(Stored data)
○ ○ ○ ○ ○
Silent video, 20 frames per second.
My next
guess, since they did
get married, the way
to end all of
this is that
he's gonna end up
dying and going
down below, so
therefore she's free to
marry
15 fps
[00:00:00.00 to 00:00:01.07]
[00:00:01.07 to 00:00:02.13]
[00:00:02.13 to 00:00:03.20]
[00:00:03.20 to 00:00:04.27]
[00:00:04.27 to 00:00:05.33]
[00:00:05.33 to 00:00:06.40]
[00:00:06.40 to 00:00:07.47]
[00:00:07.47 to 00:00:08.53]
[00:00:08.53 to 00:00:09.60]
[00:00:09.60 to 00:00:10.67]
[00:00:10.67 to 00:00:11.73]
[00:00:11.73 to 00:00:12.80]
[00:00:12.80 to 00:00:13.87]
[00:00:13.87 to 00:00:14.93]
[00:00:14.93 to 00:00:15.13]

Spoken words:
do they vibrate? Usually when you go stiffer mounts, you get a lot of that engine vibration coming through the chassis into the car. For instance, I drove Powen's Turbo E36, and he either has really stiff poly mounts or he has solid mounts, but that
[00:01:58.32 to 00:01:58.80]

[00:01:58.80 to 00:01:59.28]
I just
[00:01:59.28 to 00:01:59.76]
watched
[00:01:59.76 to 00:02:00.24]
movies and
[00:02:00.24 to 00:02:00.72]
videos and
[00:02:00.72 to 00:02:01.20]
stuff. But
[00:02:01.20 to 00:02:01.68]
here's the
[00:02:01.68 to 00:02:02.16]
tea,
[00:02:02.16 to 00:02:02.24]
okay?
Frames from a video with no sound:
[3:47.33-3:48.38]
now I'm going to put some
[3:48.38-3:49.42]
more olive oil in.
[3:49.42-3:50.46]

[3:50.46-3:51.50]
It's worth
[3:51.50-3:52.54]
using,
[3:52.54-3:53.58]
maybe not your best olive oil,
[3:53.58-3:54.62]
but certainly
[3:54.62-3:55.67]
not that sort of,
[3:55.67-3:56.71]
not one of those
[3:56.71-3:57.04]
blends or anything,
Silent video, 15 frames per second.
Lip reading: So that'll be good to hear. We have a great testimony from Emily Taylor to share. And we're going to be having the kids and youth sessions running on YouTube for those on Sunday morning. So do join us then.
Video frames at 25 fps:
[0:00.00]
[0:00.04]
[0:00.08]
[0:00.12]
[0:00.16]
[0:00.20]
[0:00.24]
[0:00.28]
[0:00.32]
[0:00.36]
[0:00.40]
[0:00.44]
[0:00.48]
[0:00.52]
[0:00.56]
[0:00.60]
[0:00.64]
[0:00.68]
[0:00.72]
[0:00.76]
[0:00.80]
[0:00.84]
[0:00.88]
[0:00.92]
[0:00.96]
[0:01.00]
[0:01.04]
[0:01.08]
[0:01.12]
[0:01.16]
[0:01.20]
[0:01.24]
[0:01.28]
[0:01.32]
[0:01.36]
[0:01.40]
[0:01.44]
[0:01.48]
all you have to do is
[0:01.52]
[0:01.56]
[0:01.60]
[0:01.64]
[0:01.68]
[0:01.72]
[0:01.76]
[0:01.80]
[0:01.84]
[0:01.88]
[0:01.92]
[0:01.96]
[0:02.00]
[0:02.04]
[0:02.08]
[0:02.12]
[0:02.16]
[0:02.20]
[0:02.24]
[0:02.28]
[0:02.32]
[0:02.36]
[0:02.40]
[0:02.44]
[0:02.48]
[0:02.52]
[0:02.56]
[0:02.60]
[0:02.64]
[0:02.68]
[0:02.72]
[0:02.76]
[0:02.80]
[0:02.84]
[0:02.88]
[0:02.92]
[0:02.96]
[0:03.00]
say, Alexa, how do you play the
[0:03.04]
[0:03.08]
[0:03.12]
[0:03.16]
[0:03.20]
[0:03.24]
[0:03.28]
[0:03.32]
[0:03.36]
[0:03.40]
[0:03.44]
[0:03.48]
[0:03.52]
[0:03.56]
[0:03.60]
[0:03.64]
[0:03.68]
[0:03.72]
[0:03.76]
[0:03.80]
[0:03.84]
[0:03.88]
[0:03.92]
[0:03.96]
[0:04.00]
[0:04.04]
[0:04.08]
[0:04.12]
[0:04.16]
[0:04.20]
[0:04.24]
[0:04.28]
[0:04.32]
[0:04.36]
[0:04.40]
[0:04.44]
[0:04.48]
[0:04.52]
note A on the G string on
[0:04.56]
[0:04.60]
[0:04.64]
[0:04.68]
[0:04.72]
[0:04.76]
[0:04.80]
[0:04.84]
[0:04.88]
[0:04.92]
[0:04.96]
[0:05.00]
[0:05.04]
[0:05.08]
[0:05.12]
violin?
○ ○ ○ ○ ○
For each line in the data above that contains the string "from", extract the line.

Frames from a video with no sound:
Lip reading: So that'll be good to hear. We have a great testimony from Emily Taylor to share. And we're going to be having the kids and youth sessions running on YouTube for those on Sunday morning. So do join us then.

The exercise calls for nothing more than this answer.